Start of PROVIDED RECORDS

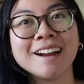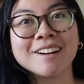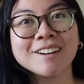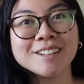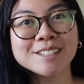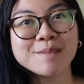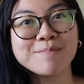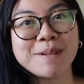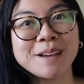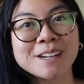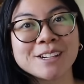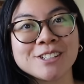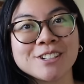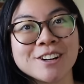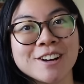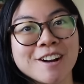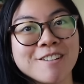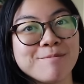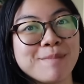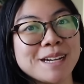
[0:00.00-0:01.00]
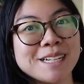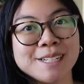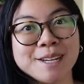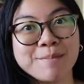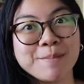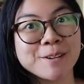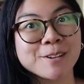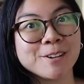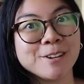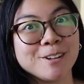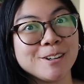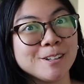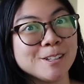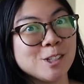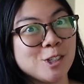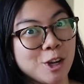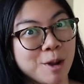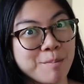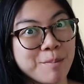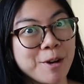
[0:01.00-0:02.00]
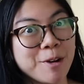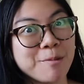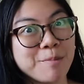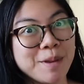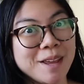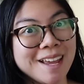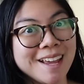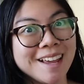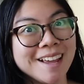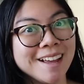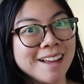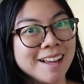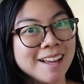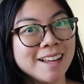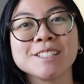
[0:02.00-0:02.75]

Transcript: Here is a picture of my typical jumbo bee.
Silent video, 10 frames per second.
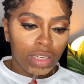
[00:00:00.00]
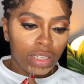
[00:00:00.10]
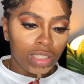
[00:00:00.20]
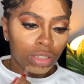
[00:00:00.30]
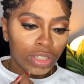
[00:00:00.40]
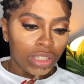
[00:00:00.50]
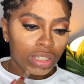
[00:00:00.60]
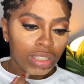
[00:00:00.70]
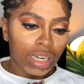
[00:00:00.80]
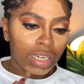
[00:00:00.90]
So she
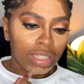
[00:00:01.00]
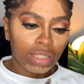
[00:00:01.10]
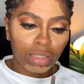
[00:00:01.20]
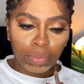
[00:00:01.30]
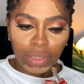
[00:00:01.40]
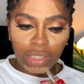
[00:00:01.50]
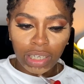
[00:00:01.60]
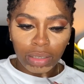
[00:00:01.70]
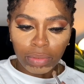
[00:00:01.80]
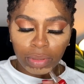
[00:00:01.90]
decides, the police tell
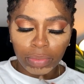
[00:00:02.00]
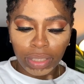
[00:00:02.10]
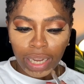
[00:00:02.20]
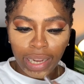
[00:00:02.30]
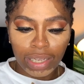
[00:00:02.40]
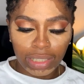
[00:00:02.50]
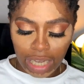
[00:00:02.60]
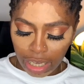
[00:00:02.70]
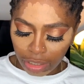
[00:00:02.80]
them to put their hands down.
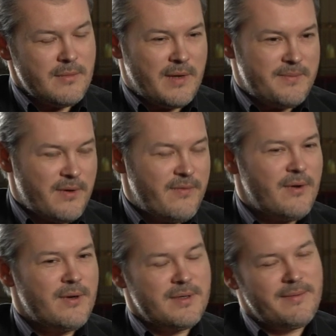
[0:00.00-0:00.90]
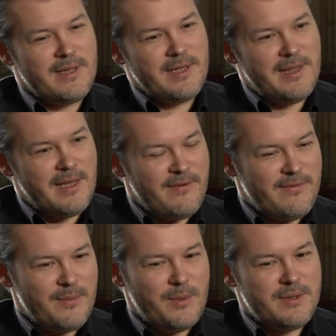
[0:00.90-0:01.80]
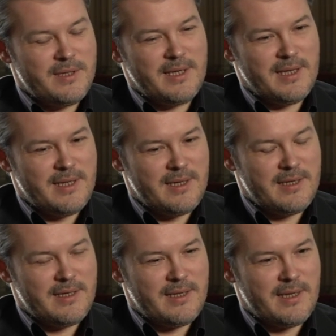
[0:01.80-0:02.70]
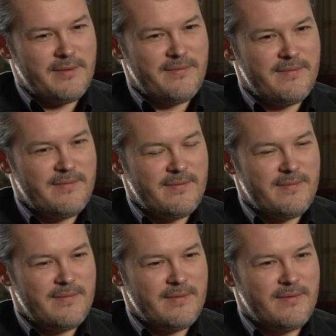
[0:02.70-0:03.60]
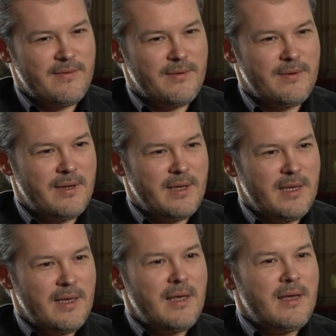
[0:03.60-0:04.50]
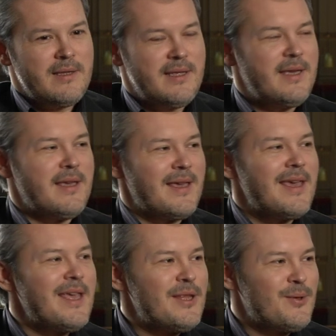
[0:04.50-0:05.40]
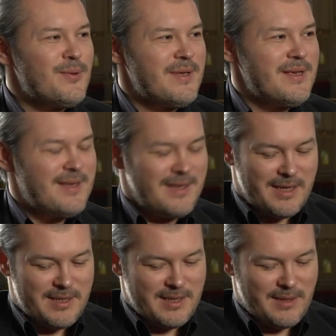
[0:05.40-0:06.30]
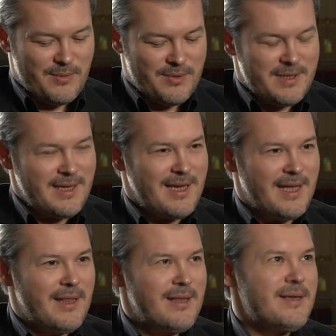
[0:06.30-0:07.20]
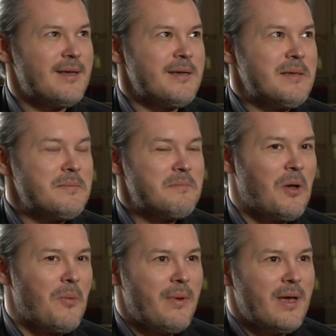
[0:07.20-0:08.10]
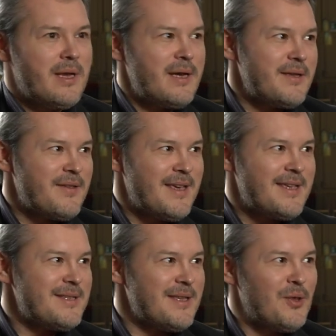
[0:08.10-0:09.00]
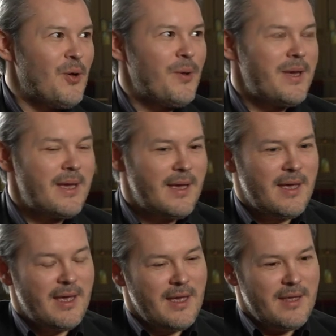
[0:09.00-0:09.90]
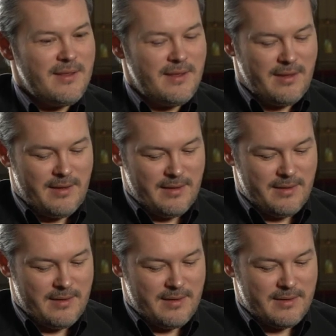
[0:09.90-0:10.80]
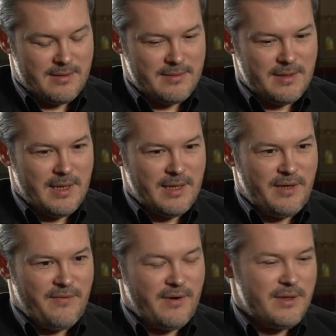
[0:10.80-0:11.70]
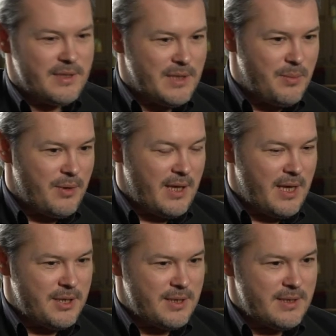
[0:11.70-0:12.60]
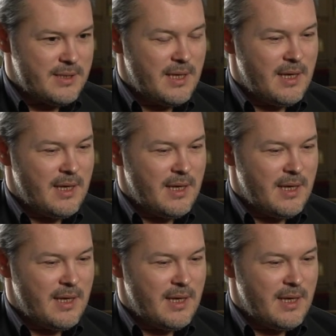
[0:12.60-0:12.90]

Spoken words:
Of course. Well, the love for music and love for digging into the classical music and comparing things and knowing the different interpretations.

End of PROVIDED RECORDS

YOUR INSTRUCTIONS: Set down exactly, and only, the lines from the one containing "[0:09.00-0:09.90]" through the last line of the entries. Pictures do not belong in the copy.

SOLUTION TO THIS EXERCISE:
[0:09.00-0:09.90]
[0:09.90-0:10.80]
[0:10.80-0:11.70]
[0:11.70-0:12.60]
[0:12.60-0:12.90]

Spoken words:
Of course. Well, the love for music and love for digging into the classical music and comparing things and knowing the different interpretations.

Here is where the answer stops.